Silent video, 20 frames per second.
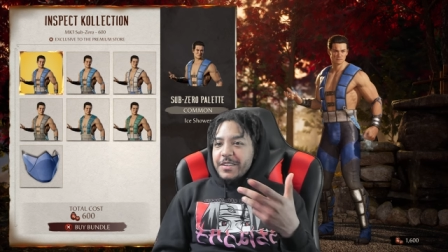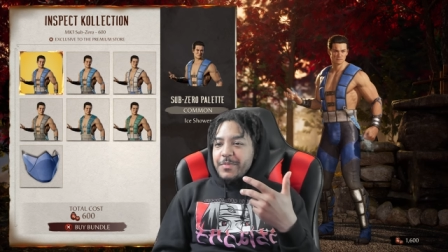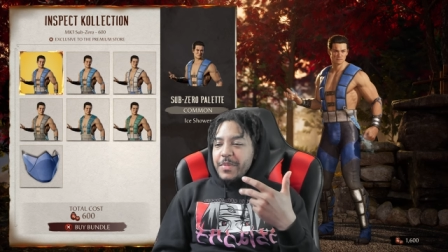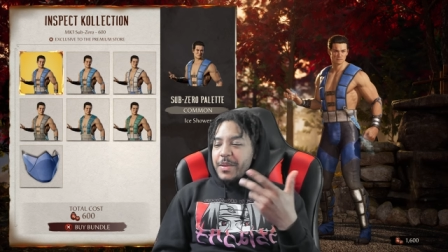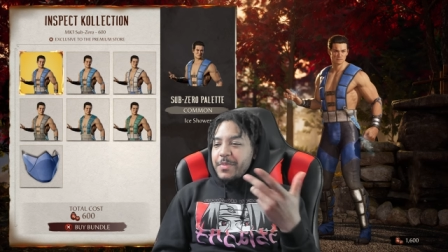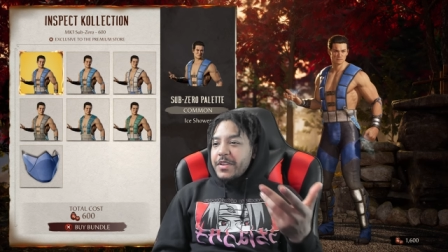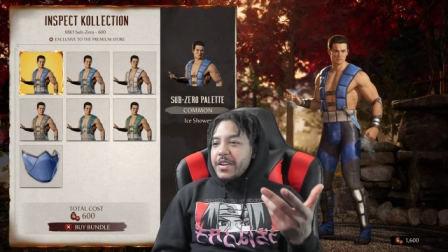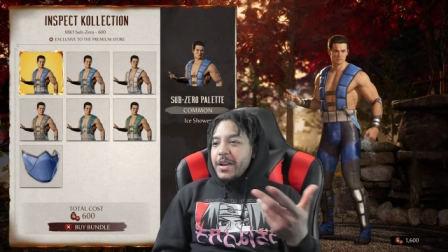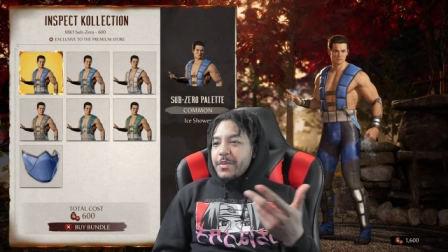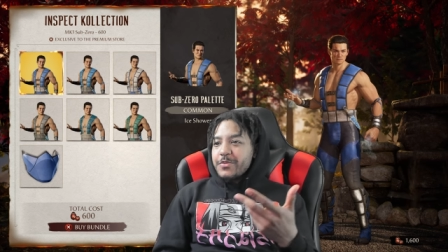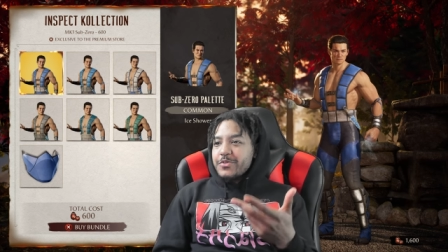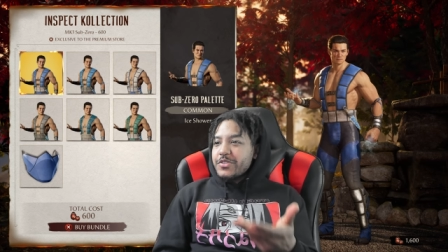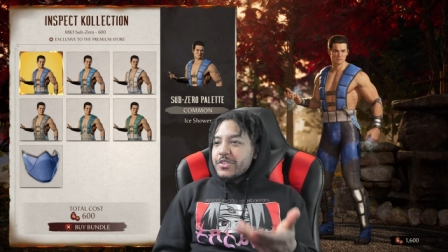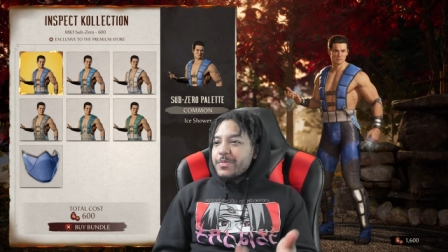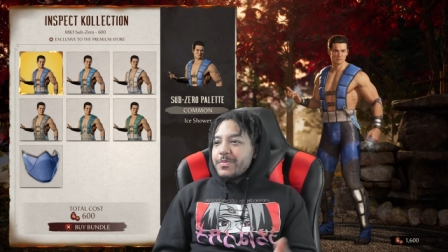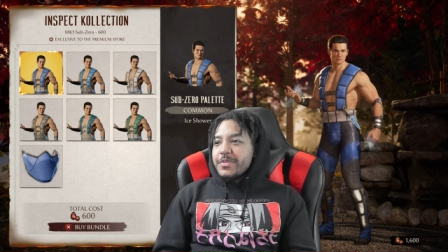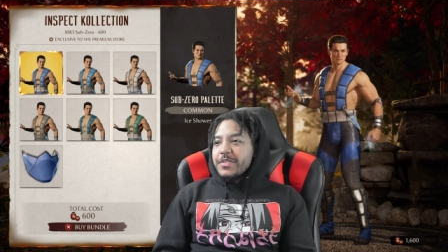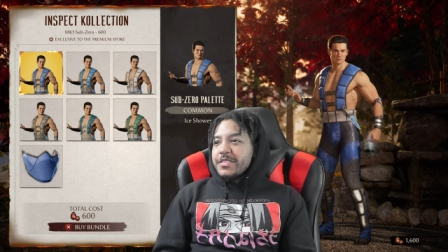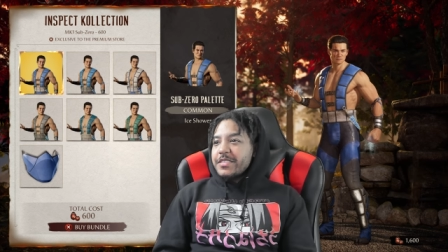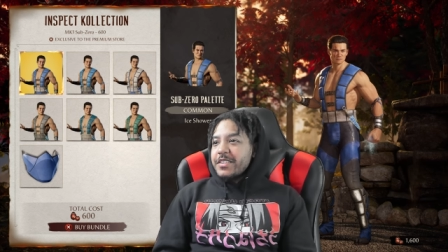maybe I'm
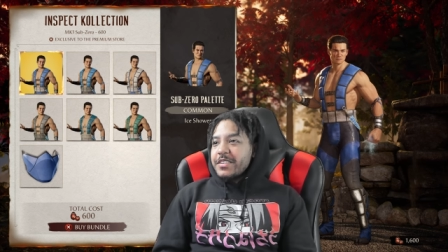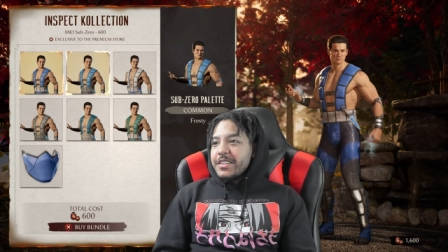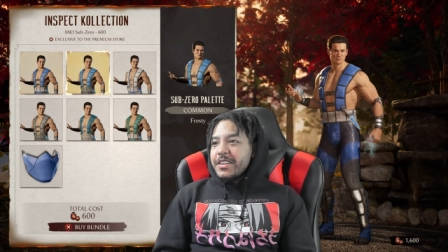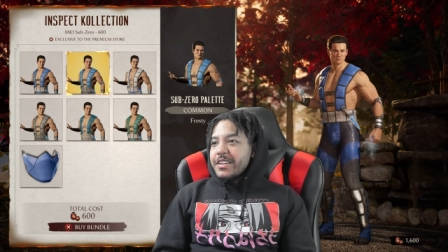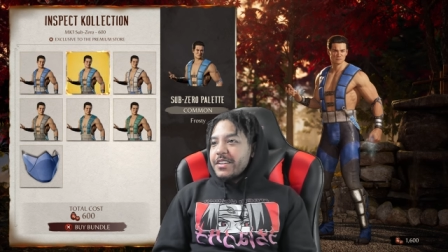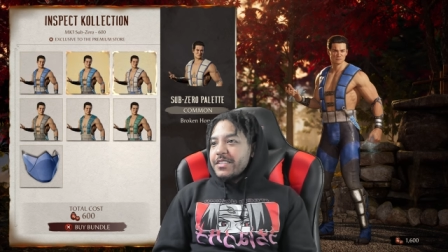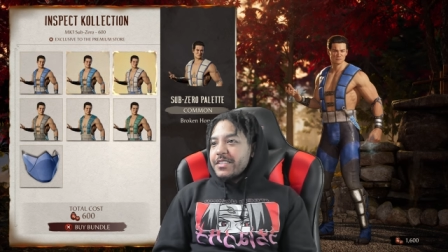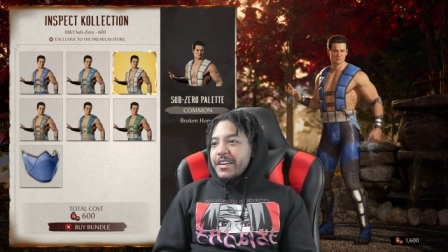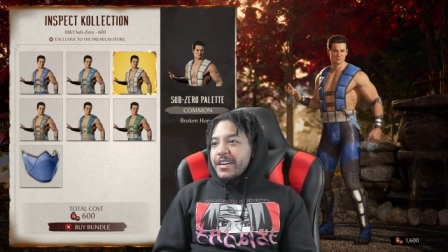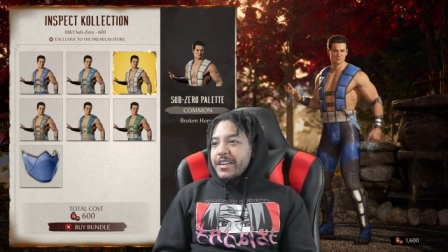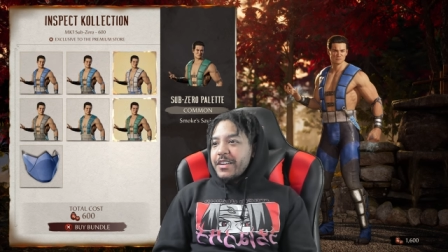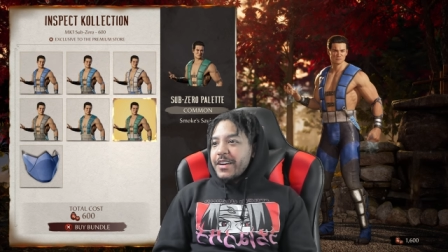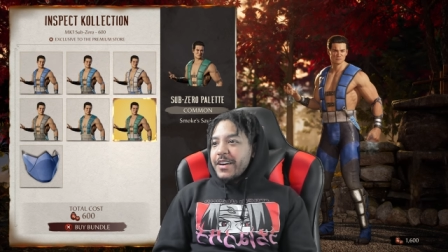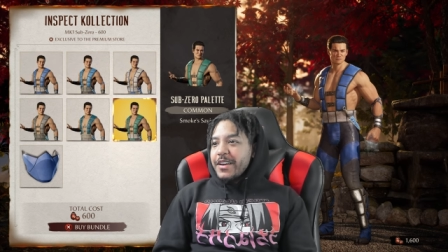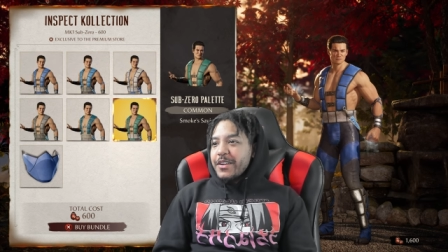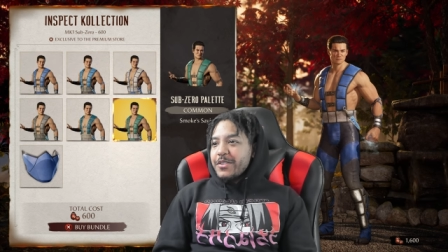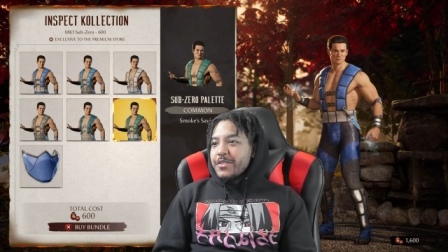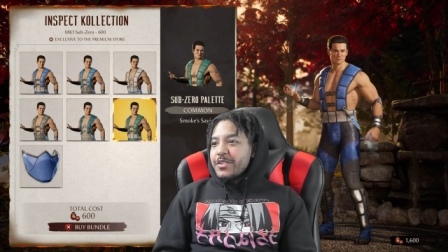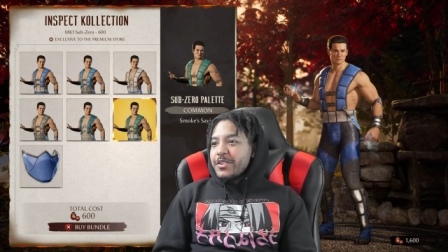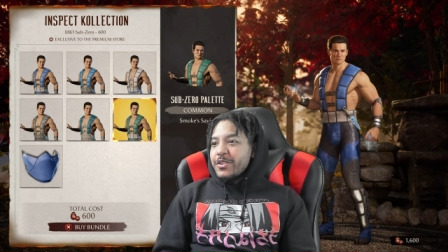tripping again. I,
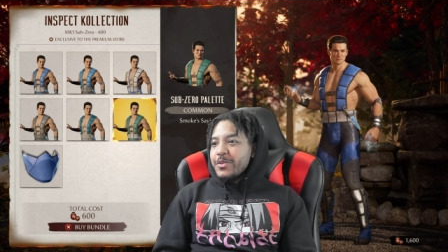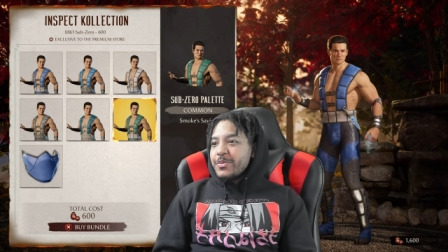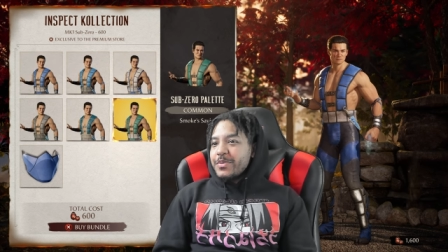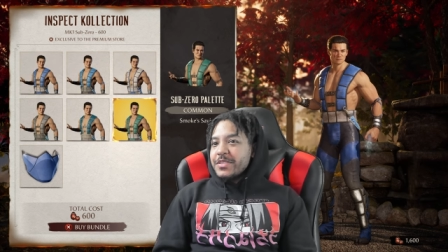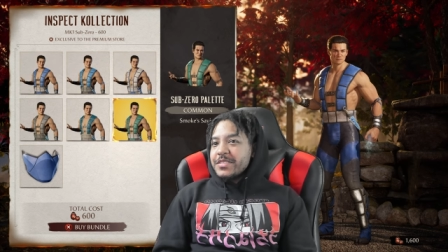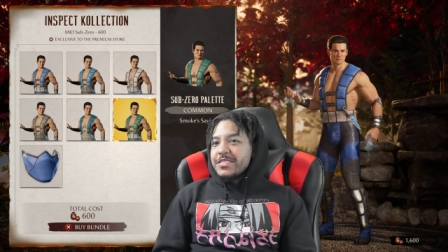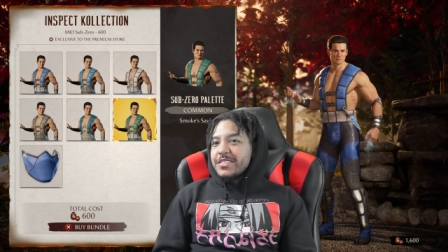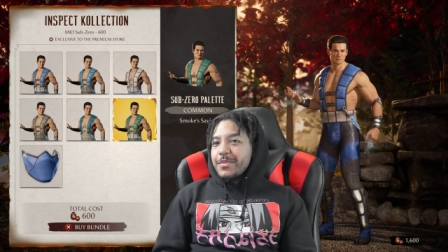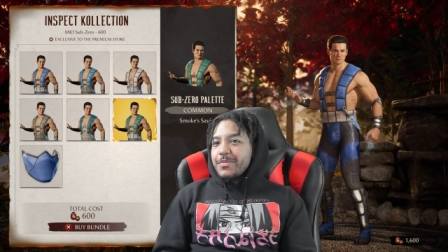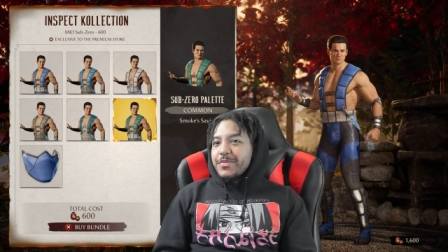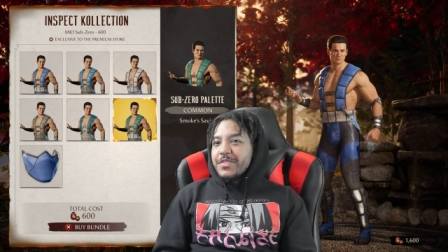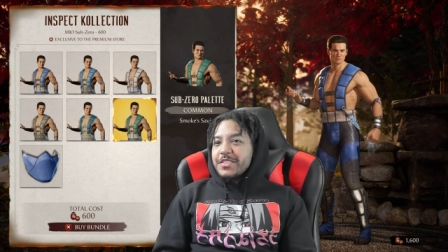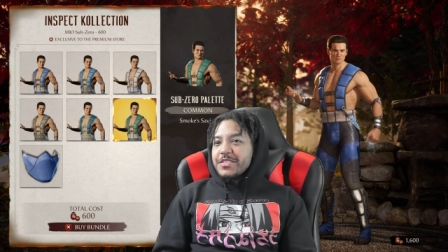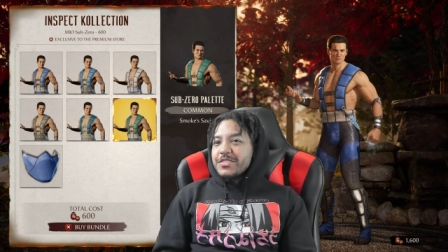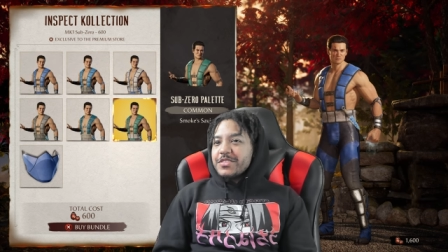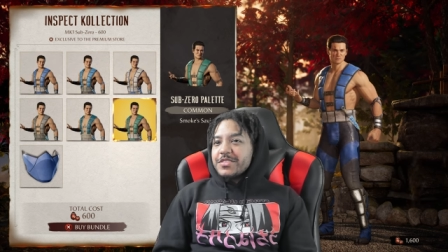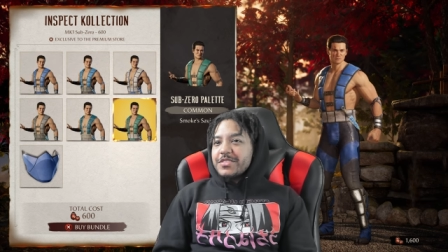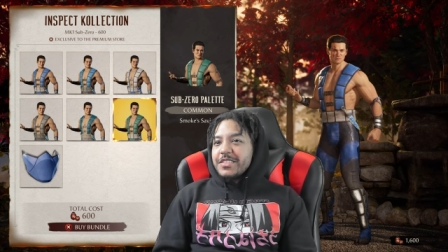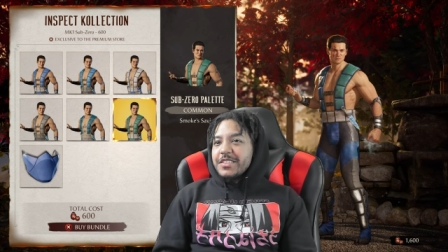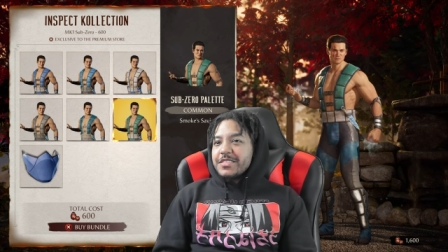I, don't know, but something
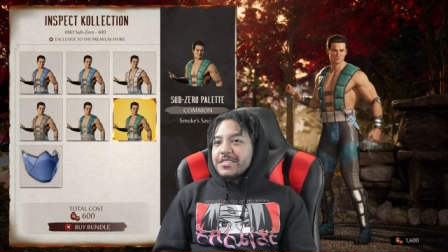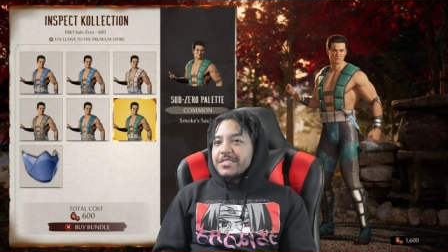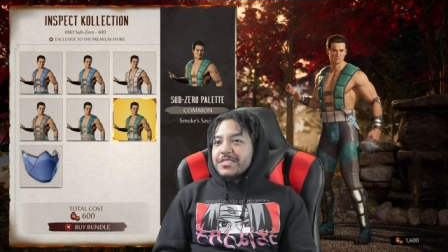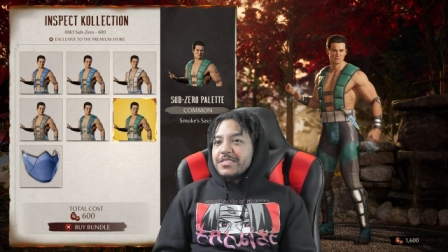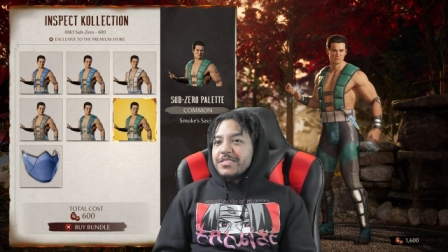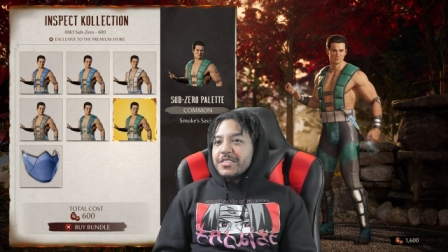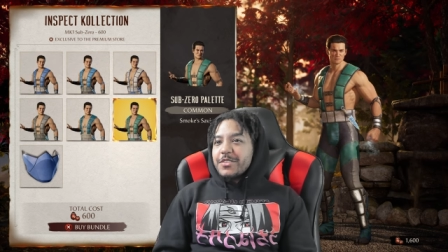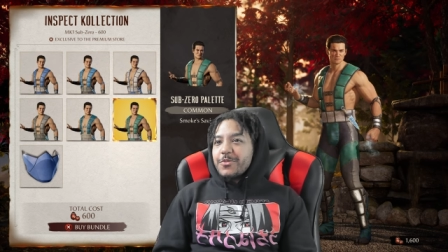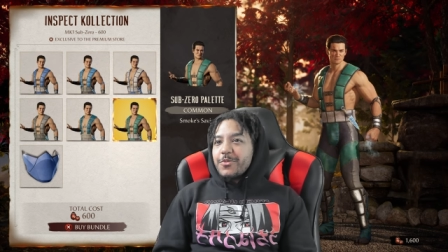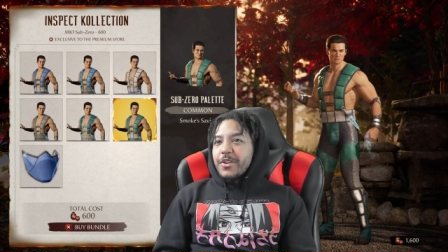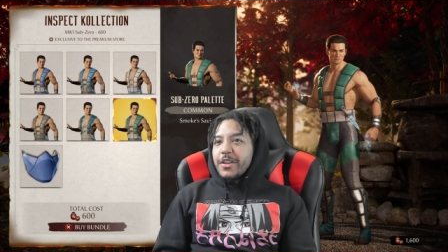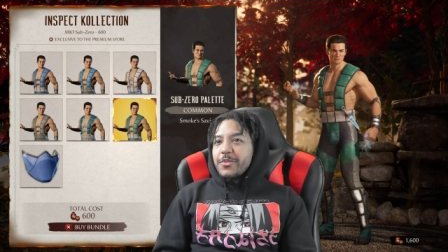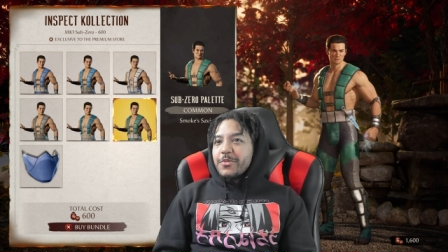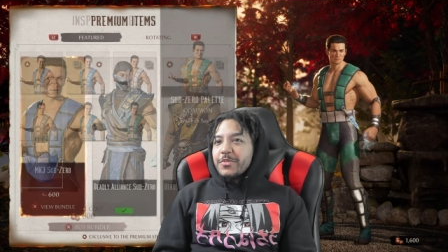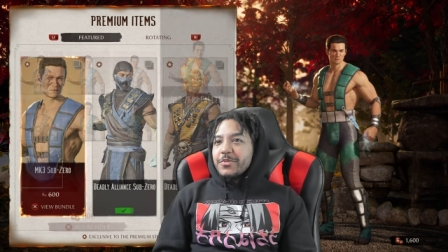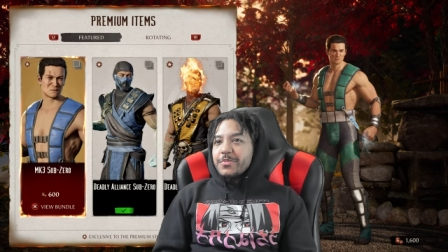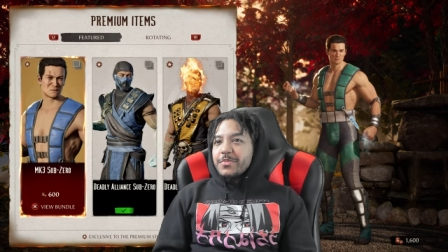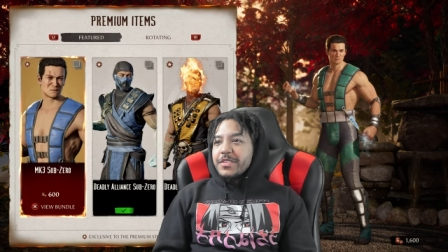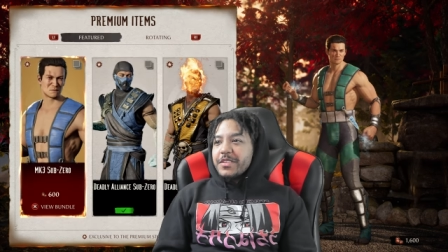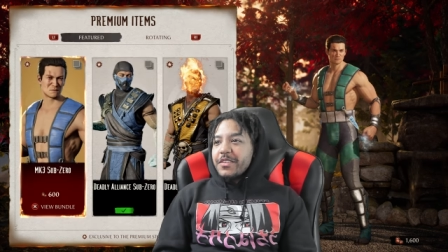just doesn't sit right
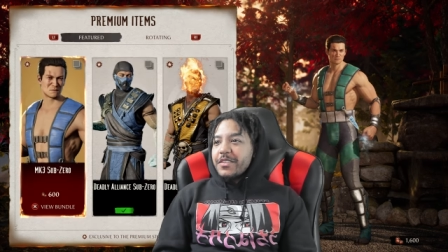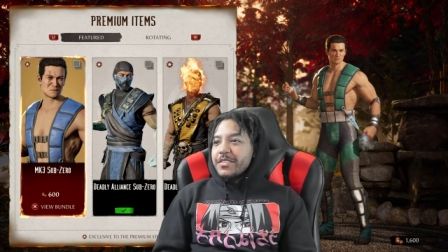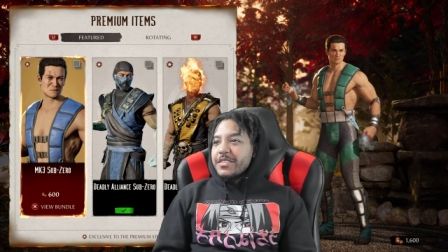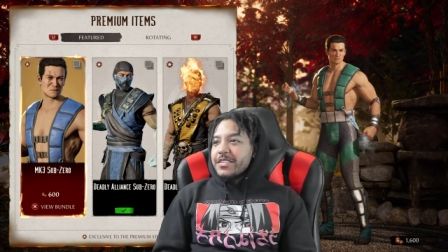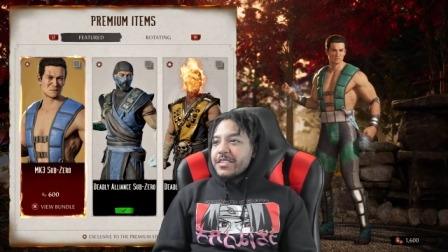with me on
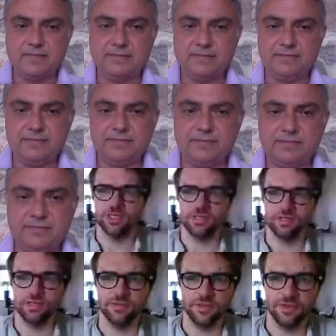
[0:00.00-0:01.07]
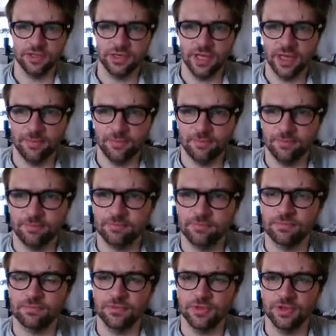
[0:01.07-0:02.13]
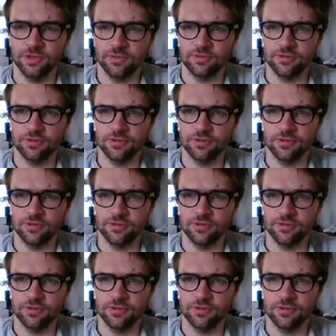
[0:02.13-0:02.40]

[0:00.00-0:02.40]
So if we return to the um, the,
---
### What the task requires:
Leaving images out, please output every line of the data exactly.

### Expected answer:
Silent video, 20 frames per second.
maybe I'm
tripping again. I,
I, don't know, but something
just doesn't sit right
with me on
[0:00.00-0:01.07]
[0:01.07-0:02.13]
[0:02.13-0:02.40]

[0:00.00-0:02.40]
So if we return to the um, the,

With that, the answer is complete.